◆ **EXERCISE DIRECTIONS**
Every line of the data below must be output exactly, with images left out.

:::::

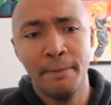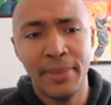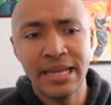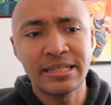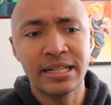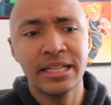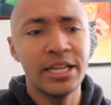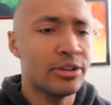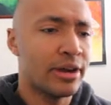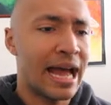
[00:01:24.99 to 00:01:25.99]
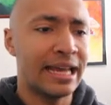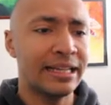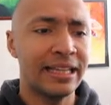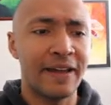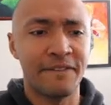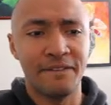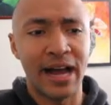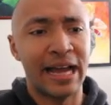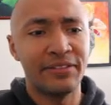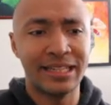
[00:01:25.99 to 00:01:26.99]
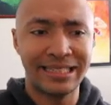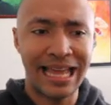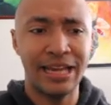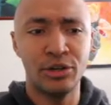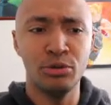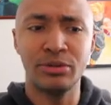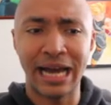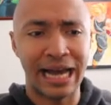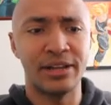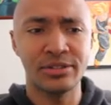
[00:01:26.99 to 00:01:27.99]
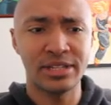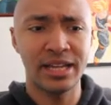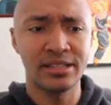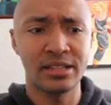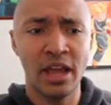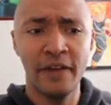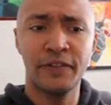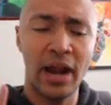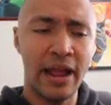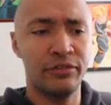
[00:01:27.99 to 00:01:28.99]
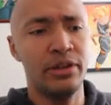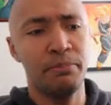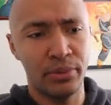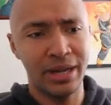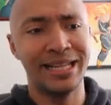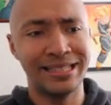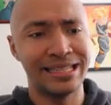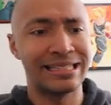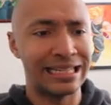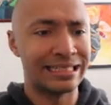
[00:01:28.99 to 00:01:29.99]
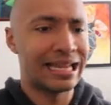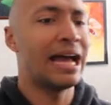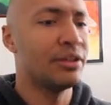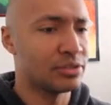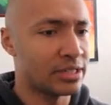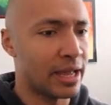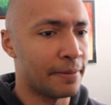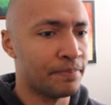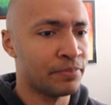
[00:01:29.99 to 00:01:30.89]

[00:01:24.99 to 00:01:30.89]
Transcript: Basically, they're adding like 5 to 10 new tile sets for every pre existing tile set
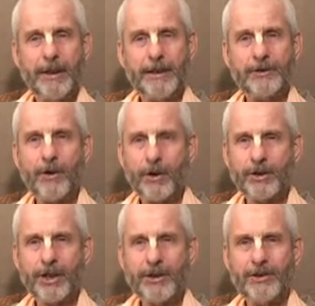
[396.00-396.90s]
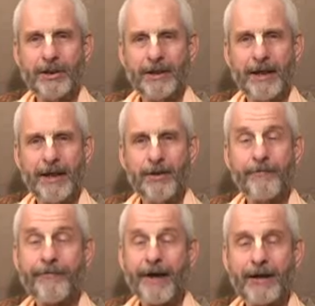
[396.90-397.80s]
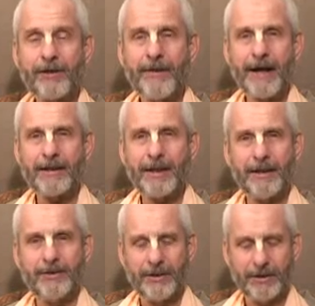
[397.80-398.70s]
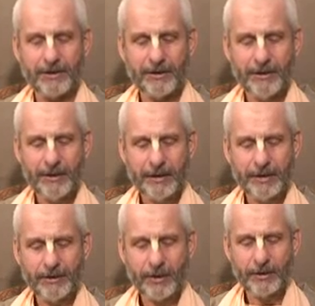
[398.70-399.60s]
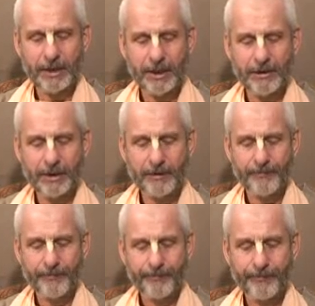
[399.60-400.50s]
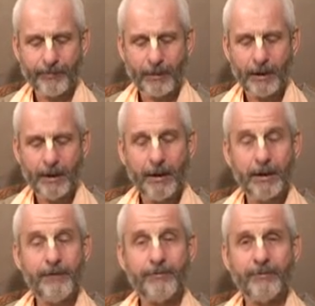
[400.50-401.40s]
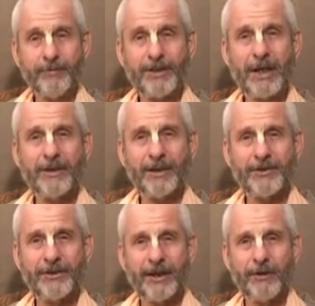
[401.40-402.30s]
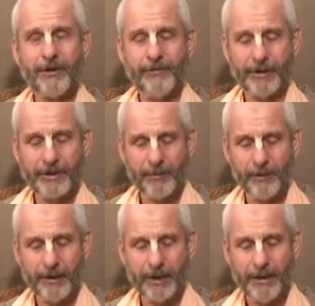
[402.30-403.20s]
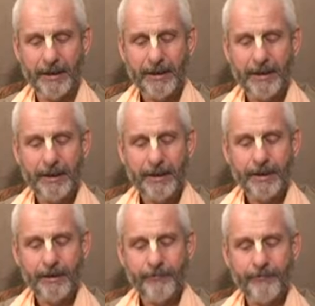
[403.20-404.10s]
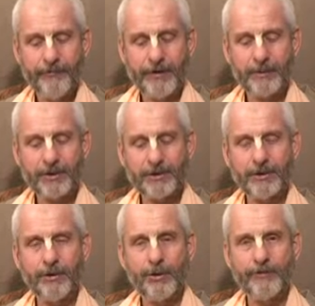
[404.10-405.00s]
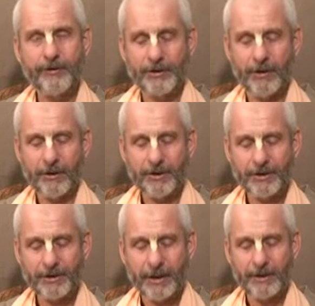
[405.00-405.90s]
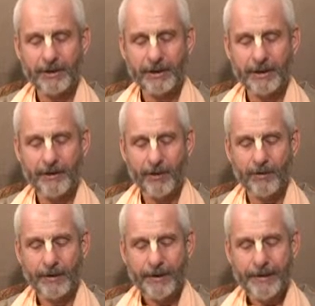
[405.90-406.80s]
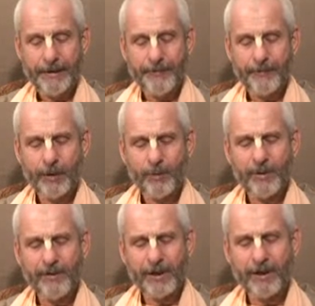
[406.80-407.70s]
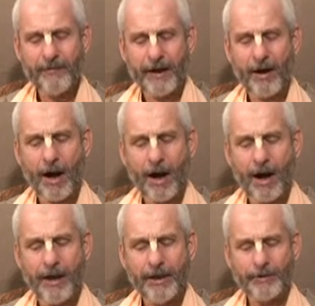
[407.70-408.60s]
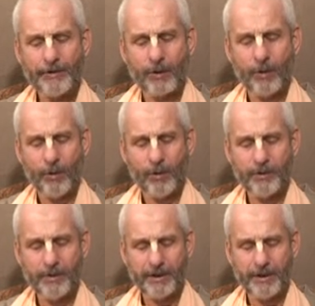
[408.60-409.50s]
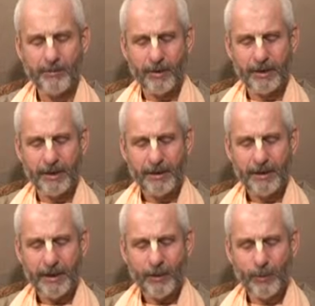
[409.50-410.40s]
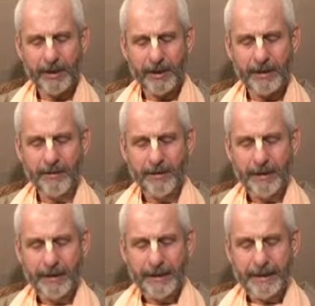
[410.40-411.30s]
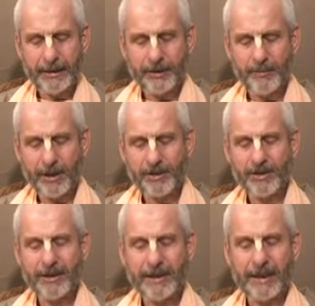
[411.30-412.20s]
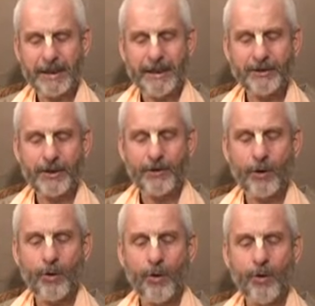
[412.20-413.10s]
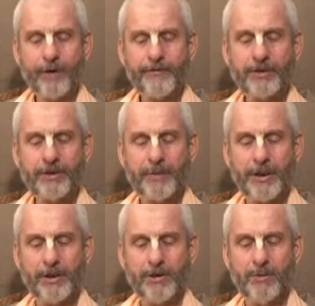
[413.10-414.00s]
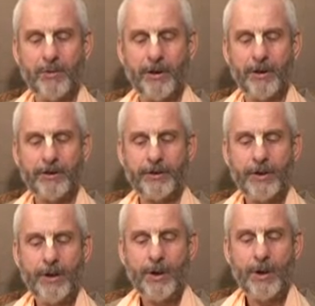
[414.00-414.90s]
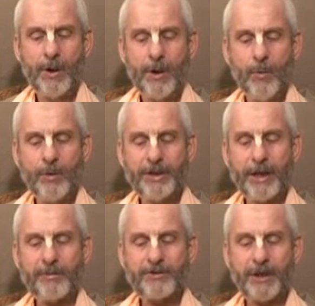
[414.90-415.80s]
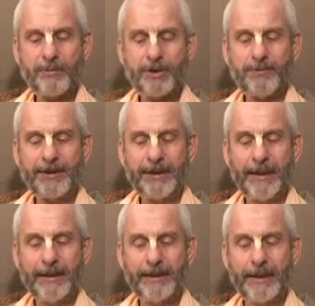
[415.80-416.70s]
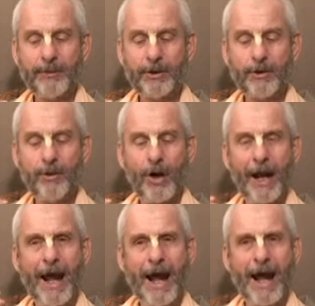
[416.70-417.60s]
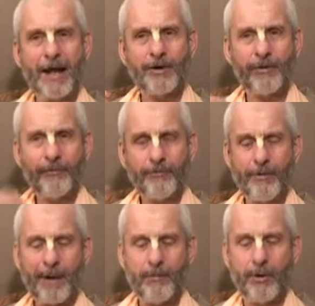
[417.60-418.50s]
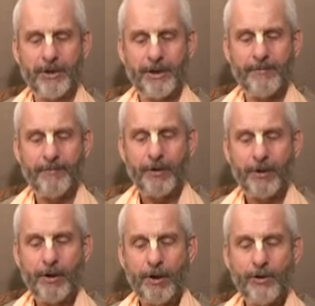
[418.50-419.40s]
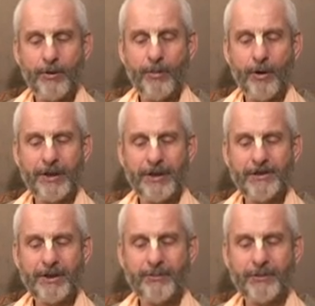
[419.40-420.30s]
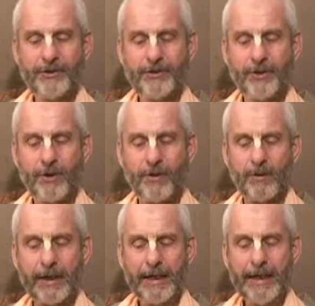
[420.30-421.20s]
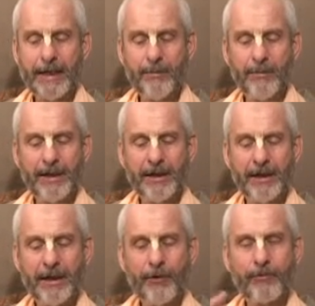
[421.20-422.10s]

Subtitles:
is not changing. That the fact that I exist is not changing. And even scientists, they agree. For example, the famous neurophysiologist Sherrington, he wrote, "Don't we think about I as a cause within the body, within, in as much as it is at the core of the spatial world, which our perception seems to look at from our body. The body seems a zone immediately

:::::

◆ **TASK RESPONSE**
[00:01:24.99 to 00:01:25.99]
[00:01:25.99 to 00:01:26.99]
[00:01:26.99 to 00:01:27.99]
[00:01:27.99 to 00:01:28.99]
[00:01:28.99 to 00:01:29.99]
[00:01:29.99 to 00:01:30.89]

[00:01:24.99 to 00:01:30.89]
Transcript: Basically, they're adding like 5 to 10 new tile sets for every pre existing tile set
[396.00-396.90s]
[396.90-397.80s]
[397.80-398.70s]
[398.70-399.60s]
[399.60-400.50s]
[400.50-401.40s]
[401.40-402.30s]
[402.30-403.20s]
[403.20-404.10s]
[404.10-405.00s]
[405.00-405.90s]
[405.90-406.80s]
[406.80-407.70s]
[407.70-408.60s]
[408.60-409.50s]
[409.50-410.40s]
[410.40-411.30s]
[411.30-412.20s]
[412.20-413.10s]
[413.10-414.00s]
[414.00-414.90s]
[414.90-415.80s]
[415.80-416.70s]
[416.70-417.60s]
[417.60-418.50s]
[418.50-419.40s]
[419.40-420.30s]
[420.30-421.20s]
[421.20-422.10s]

Subtitles:
is not changing. That the fact that I exist is not changing. And even scientists, they agree. For example, the famous neurophysiologist Sherrington, he wrote, "Don't we think about I as a cause within the body, within, in as much as it is at the core of the spatial world, which our perception seems to look at from our body. The body seems a zone immediately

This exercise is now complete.